7.8 KiB
Agent mode
lightpanda agent runs a browsing agent backed by Lightpanda's headless engine.
It can act as:
- an LLM agent that drives the browser with tool calls (
--provider), - a scripted runner that replays a
.pandascript deterministically, - a dumb REPL for hand-driven Pandascript with no LLM at all,
- a one-shot task runner that prints a single answer to stdout (
--task).
All four modes share the same browser tools (goto, click, fill, tree,
markdown, search, ...). The same set is exposed over MCP via lightpanda mcp, so an agent script and an MCP client see the same surface.
Quick start
# Interactive REPL with an LLM
./lightpanda agent --provider anthropic
# Dumb REPL (no API key, Pandascript only)
./lightpanda agent
# Replay a recorded script
./lightpanda agent session.panda
# Replay then continue interactively, appending new commands to the file
./lightpanda agent -i session.panda
# One-shot: ask a question, capture the answer on stdout
./lightpanda agent --provider gemini --task "what is on the front page of hn?"
Providers and API keys
| Provider | Flag | API key env |
|---|---|---|
| Anthropic | --provider anthropic |
ANTHROPIC_API_KEY |
| OpenAI | --provider openai |
OPENAI_API_KEY |
| Gemini | --provider gemini |
GOOGLE_API_KEY or GEMINI_API_KEY |
| Ollama | --provider ollama |
none (local) |
Defaults: --model falls back to a sensible per-provider default; --base-url
overrides the API endpoint (Ollama defaults to http://localhost:11434/v1).
Without --provider, the REPL still works for Pandascript commands. Natural
language, LOGIN, ACCEPT_COOKIES, and --self-heal all require a provider.
Pandascript
Pandascript is a tiny, line-oriented DSL for browser actions. Each line is one
command. Comments start with #. Strings are quoted with ', ", or '''…'''
for values that mix both quote styles. Quoting rules are content-aware so that
recorded scripts round-trip through the parser.
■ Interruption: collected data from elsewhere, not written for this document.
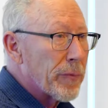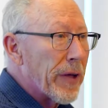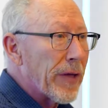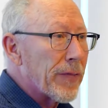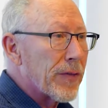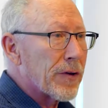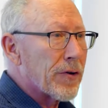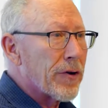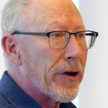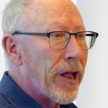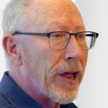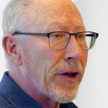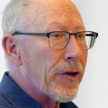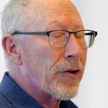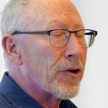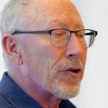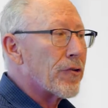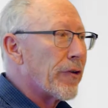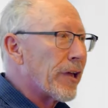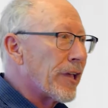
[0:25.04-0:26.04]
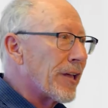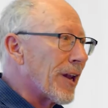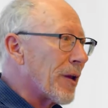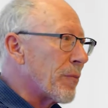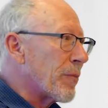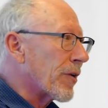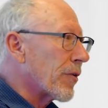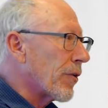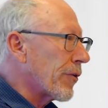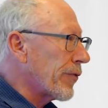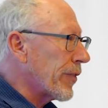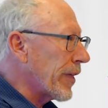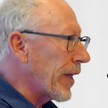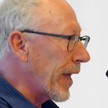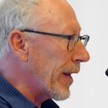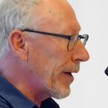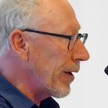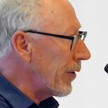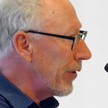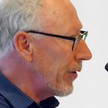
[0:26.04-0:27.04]
about the crowded curriculum across the
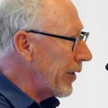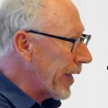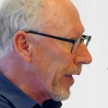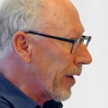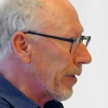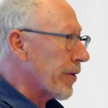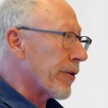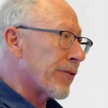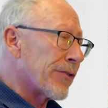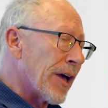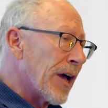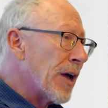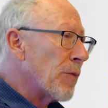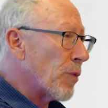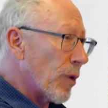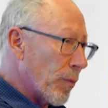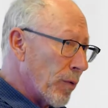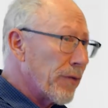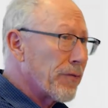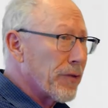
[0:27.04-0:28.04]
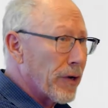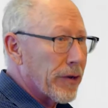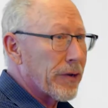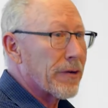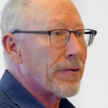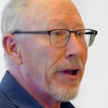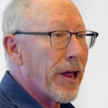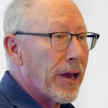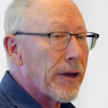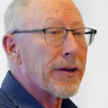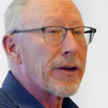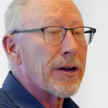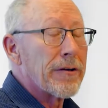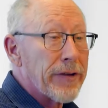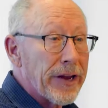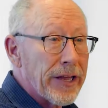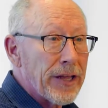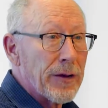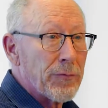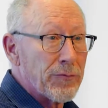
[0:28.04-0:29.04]
eight learning areas, but we've got a crowded
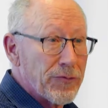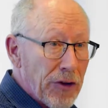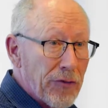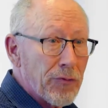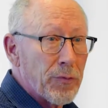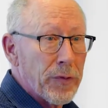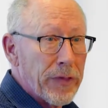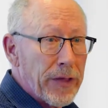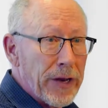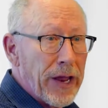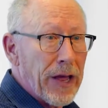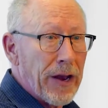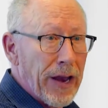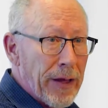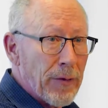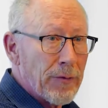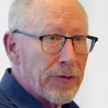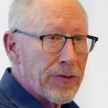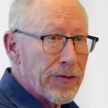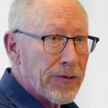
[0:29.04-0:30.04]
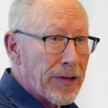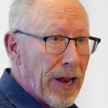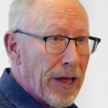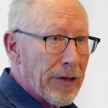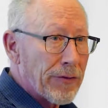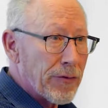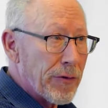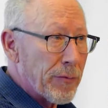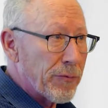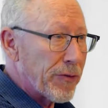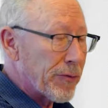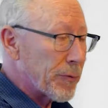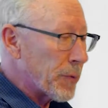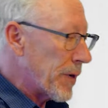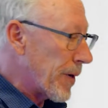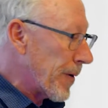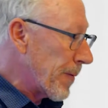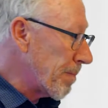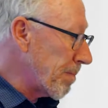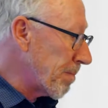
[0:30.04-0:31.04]
curriculum just within our languages classrooms as
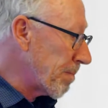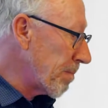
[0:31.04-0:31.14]
well.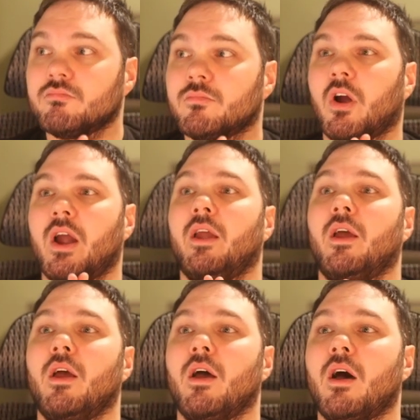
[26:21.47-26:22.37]
All right.
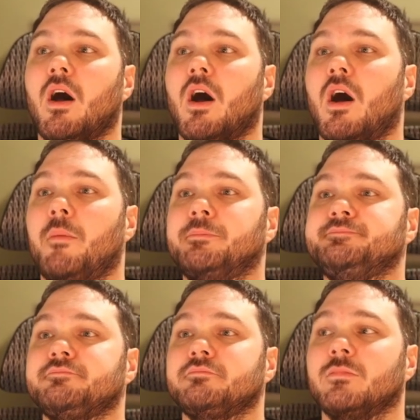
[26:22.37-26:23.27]

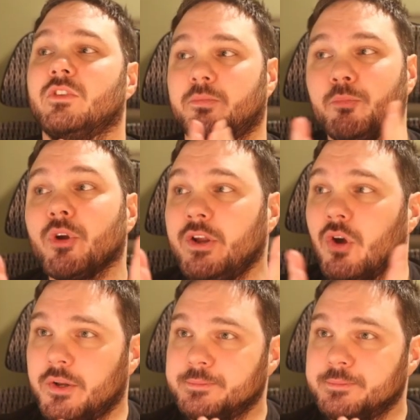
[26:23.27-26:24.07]
It's pretty good.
| Command | Form | Notes |
|---|---|---|
GOTO |
GOTO <url> |
Navigate. URL is unquoted. |
CLICK |
CLICK '<selector>' |
CSS selector. |
TYPE |
TYPE '<selector>' '<value>' |
Fills an input. $LP_* env refs auto-resolve. |
WAIT |
WAIT '<selector>' |
Wait for selector. |
SCROLL |
SCROLL [x] [y] |
Default (0, 0). |
HOVER |
HOVER '<selector>' |
|
SELECT |
SELECT '<selector>' '<value>' |
<select> option by value. |
CHECK |
CHECK '<selector>' [true|false] |
Check / uncheck. Default true. |
EXTRACT |
EXTRACT '<selector>' |
Returns text content. |
EVAL |
EVAL '<js>' or EVAL '''…''' |
Triple-quote for multi-line JS. |
TREE |
TREE |
Print the semantic tree (not recorded). |
MARKDOWN |
MARKDOWN |
Print page as markdown (not recorded). |
LOGIN |
LOGIN |
LLM-driven: fill $LP_USERNAME / $LP_PASSWORD. |
ACCEPT_COOKIES |
ACCEPT_COOKIES |
LLM-driven: dismiss the consent banner. |
In the REPL, anything that does not parse as a Pandascript command is sent to
the LLM as natural language. To leave the REPL, use the /quit slash command.
Example script
# Log into the demo and grab the dashboard title.
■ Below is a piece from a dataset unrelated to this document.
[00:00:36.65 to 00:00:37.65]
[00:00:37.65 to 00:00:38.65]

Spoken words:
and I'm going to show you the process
GOTO https://demo-browser.lightpanda.io/
ACCEPT_COOKIES
TYPE '#email' '$LP_USERNAME'
TYPE '#password' '$LP_PASSWORD'
CLICK 'button[type="submit"]'
WAIT '.dashboard'
EXTRACT '.dashboard h1'
Recording
Interactive sessions can write back to a .panda file:
./lightpanda agent -i session.panda
State-mutating commands (GOTO, CLICK, TYPE, ...) are appended; read-only
commands (TREE, MARKDOWN) and the natural-language turns that produced
them are not. Natural-language turns are recorded as # <prompt> comments
above the resulting tool calls so the script stays readable.
Replay and self-healing
./lightpanda agent script.panda replays without making any LLM call.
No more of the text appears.